Ao que ela respondeu: “Eu não me lembro de nada. Além disso, não sabia que tinhas feito hipoteca da casa. Pensava que tínhamos apenas o crédito à habitação”.
“Então não reparaste que a prestação aumentou”, argumentou ele.
“Achas que eu sei quanto pagamos? Eu não percebo nada dessas coisas. Além disso as taxas estão sempre a subir e a descer”, respondeu a Mariana.
O marido explicou-lhe que foi a única forma de ter uma taxa de juro mais baixa.
“Dei-te os papéis para assinar mas tu também nunca ligas a nada de dinheiros”, rematou.
A discussão terminou naquele momento mas haveria de continuar mais tarde, quando regressou.
A Mariana diz que aquele foi o momento chave. Foi ali, naquele instante, que se deu o clique. Como foi possível permitir que financeiramente estivessem quase a falir sem que se apercebesse de nada?
Escusado será dizer que se o casamento não ia bem, com esta descoberta as coisas pioraram. Aliás, o dinheiro é apontado como uma das principais causas de divórcio. E se no caso da Mariana não foi a causa, certamente, acelerou.
Atualmente, a Mariana ainda anda a tentar resolver as coisas. Está a tentar negociar com o banco para que a tal dívida de 50 mil euros não lhe seja imputada. Tem ido a várias entrevistas e está, finalmente, em vias de conseguir voltar a trabalhar. Aliás, esse foi o motivo pelo qual me tinha ligado.
Financeiramente, hoje é outra pessoa. Por causa daquele incidente, a Mariana é uma inspiração até para outras amigas mais próximas que souberam do caso. Sinto orgulho quando me diz que, no último mês, conseguiu reduzir a fatura da luz, e poupa mais porque vai ao supermercado perto da mãe. Que decidiu abrir uma conta poupança para quando começar a trabalhar em fevereiro. “Nem que sejam 20 euros todos os meses”, diz.

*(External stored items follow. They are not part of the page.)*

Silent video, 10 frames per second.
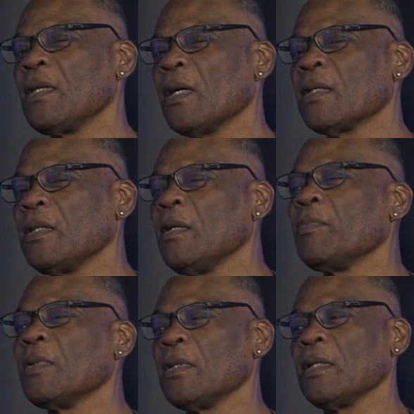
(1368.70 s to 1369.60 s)
dug
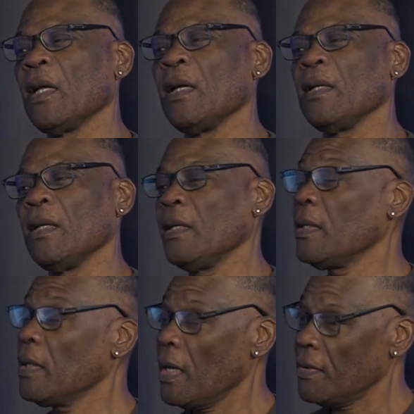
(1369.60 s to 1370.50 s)
deep into that
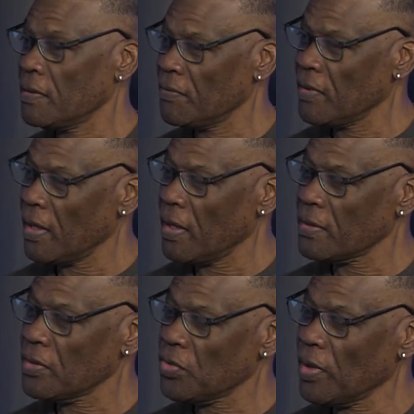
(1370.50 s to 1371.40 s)
as of yet
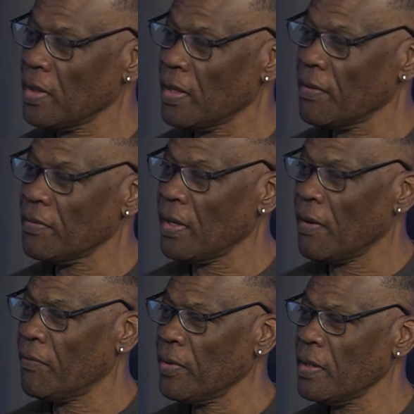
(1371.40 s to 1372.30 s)
as a training,
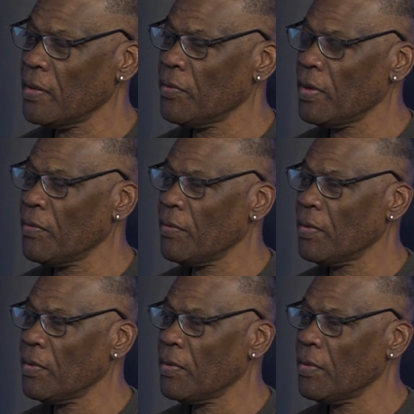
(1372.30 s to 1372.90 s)
have we? Yeah, well,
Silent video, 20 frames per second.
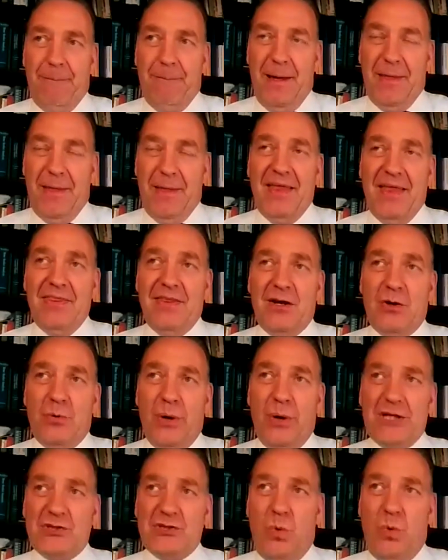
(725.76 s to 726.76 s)
and then the
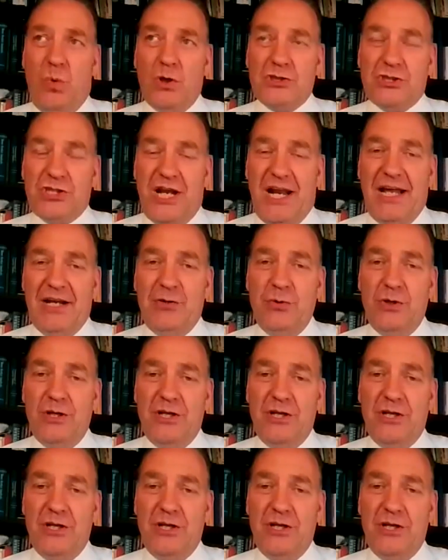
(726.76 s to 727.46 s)
question was, shall I do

Também há casos de Mários, em vez de Marianas. Mas, ainda são esmagadores os casos de Marianas.
A Mariana ligou-me a semana passada, no dia do meu aniversário, para me dar os parabéns. A Mariana tem a dívida quase saldada e é hoje uma mulher diferente! Ouvi-la falar de como tem as contas organizadas, tudo em dia, e tem total controle da sua vida financeira, deixou-me tão feliz quanto a ela. A educação financeira tem um papel também importante a ajudar mais Marianas, sejamos nós próprias, a nossa mãe, irmã, filha ou amiga!